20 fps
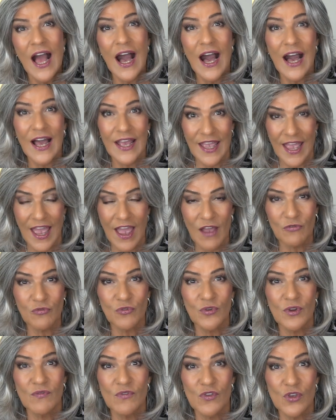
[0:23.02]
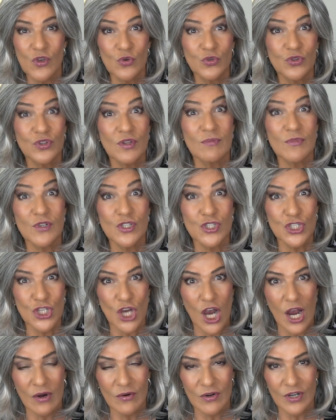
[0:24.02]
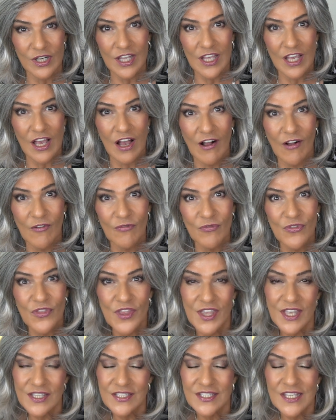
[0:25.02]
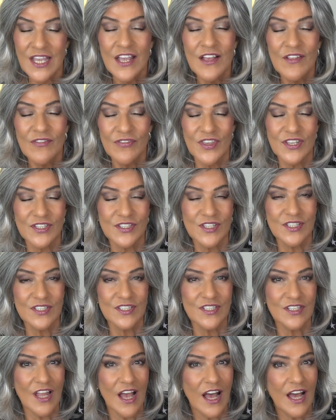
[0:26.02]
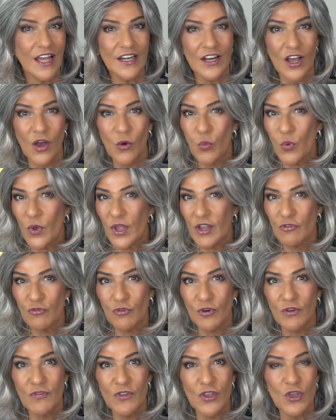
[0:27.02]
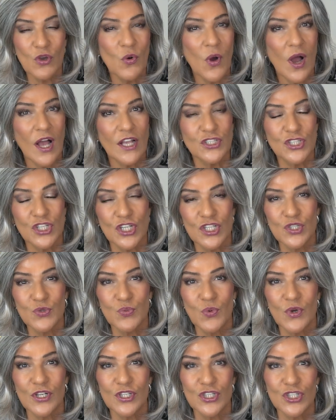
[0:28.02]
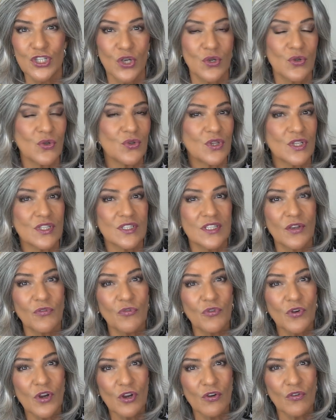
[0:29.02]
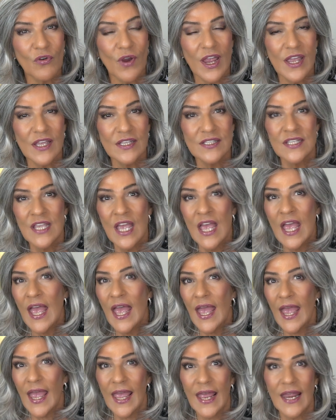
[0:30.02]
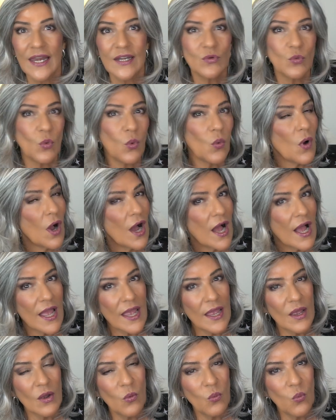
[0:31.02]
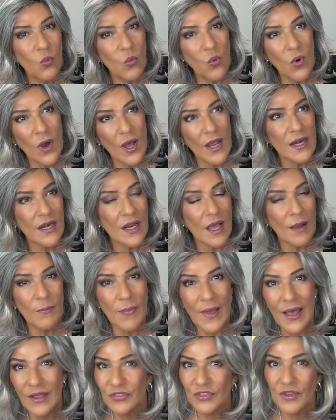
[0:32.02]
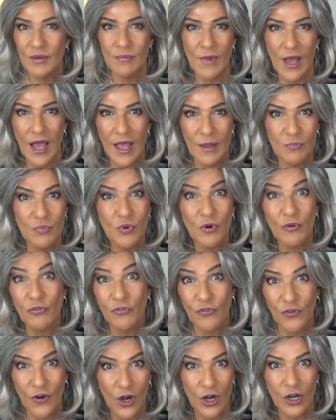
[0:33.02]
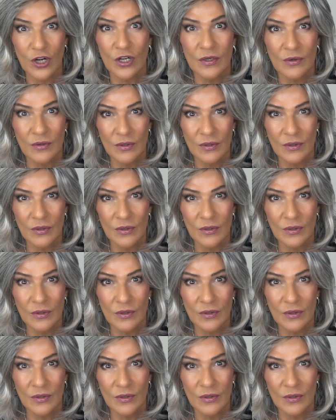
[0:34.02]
I have reviewed the majority of these. This is not a wig review. I just want to show you the different grays and why, what about them I prefer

★ ★ ★ ★ ★

DESCRIPTION OF THE TASK —
Leaving out the pictures, repeat all of the entries exactly.

EXERCISE OUTPUT —
20 fps
[0:23.02]
[0:24.02]
[0:25.02]
[0:26.02]
[0:27.02]
[0:28.02]
[0:29.02]
[0:30.02]
[0:31.02]
[0:32.02]
[0:33.02]
[0:34.02]
I have reviewed the majority of these. This is not a wig review. I just want to show you the different grays and why, what about them I prefer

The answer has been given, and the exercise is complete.